Aim of the task: In the copy, include exactly the lines from the one with "whole little loose" through the end of the data and no others, both ends kept, with every picture left out.

Material for the task:
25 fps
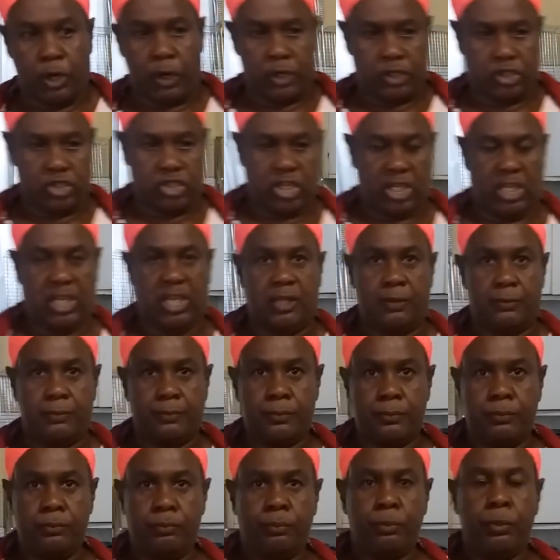your chicken.
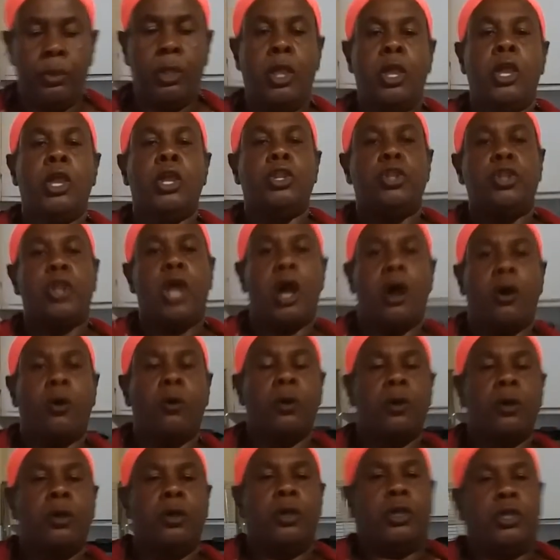
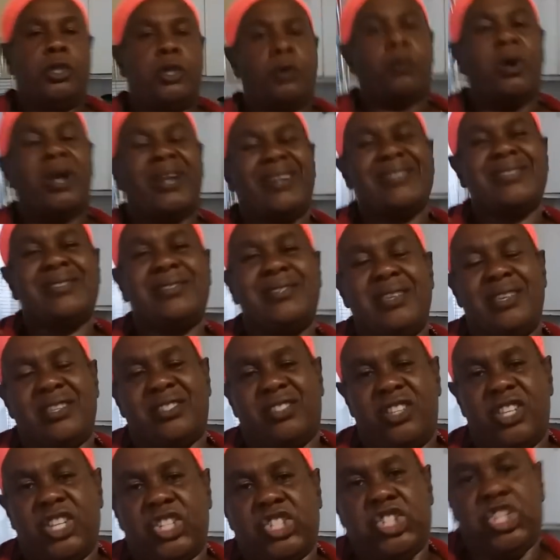Now you want to
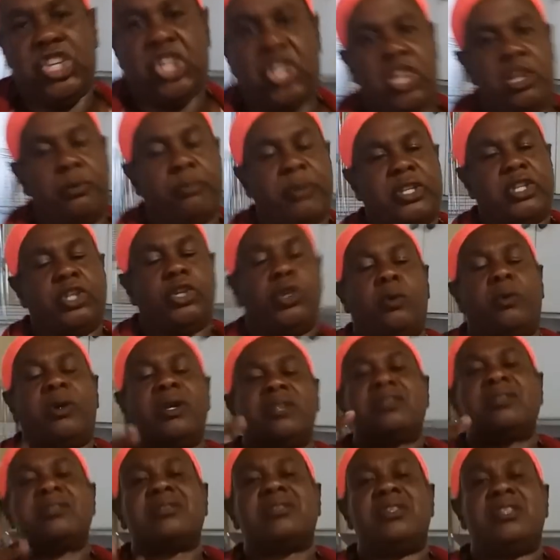season your chicken, but you don't
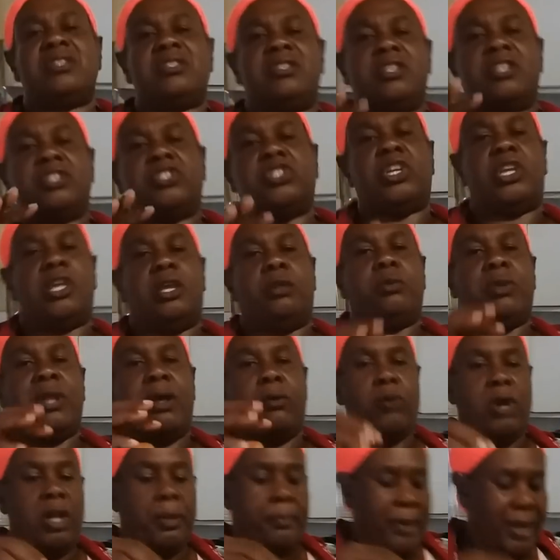want to season your chicken with a
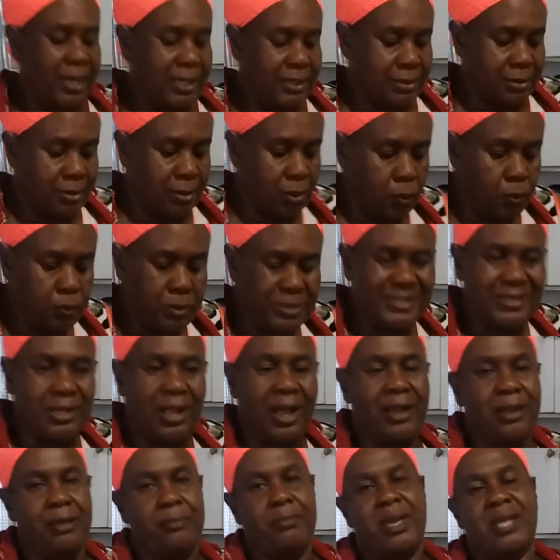whole little loose
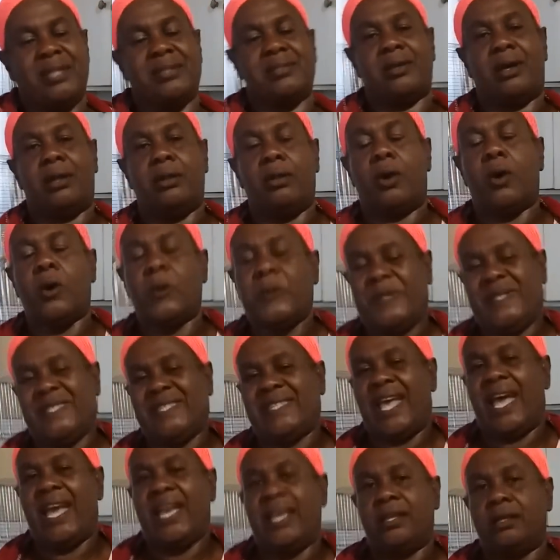condiments on the
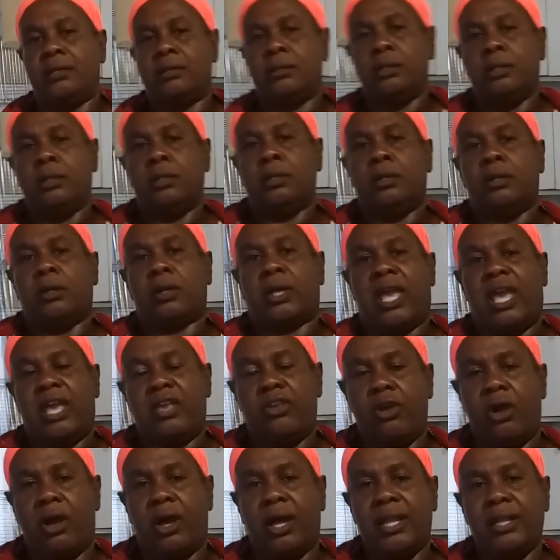outside. Okay,
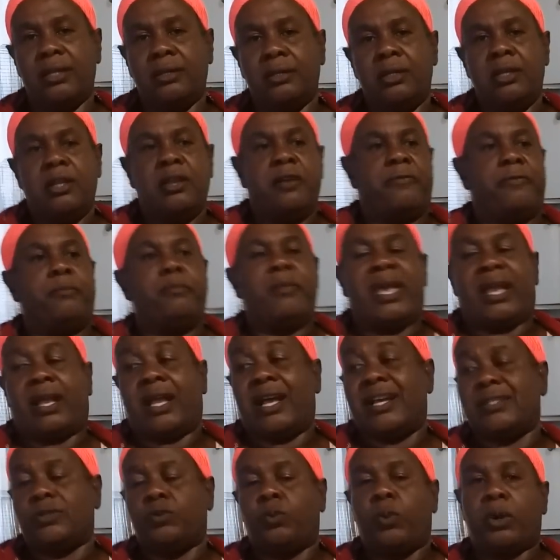y'all? For
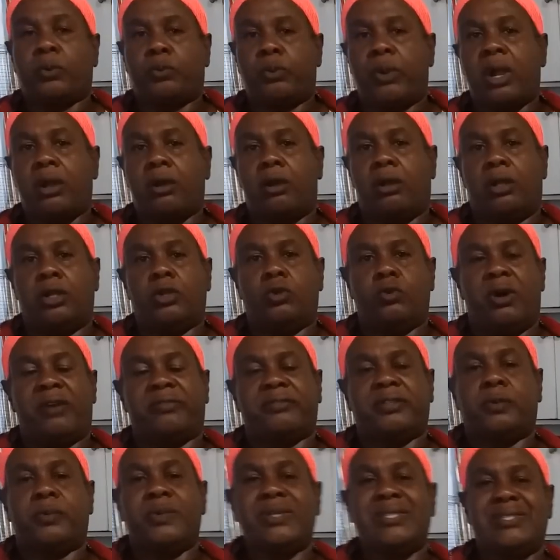makers, what we're gonna do
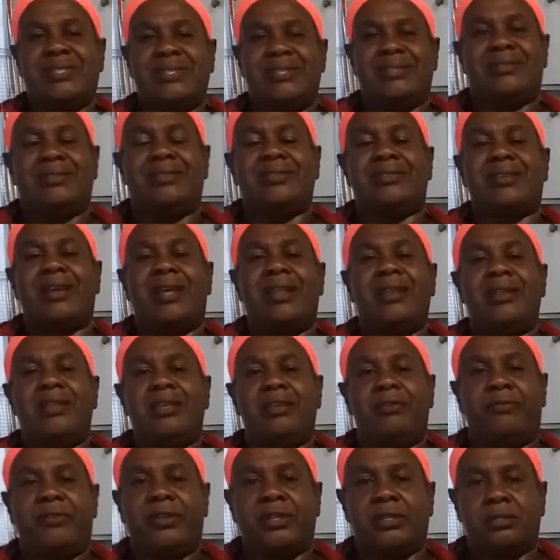after we season it and
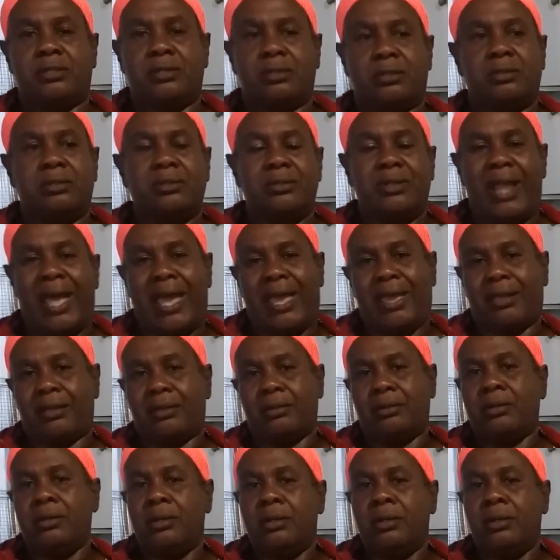leave it to like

Result for this exercise:
whole little loose
condiments on the
outside. Okay,
y'all? For
makers, what we're gonna do
after we season it and
leave it to like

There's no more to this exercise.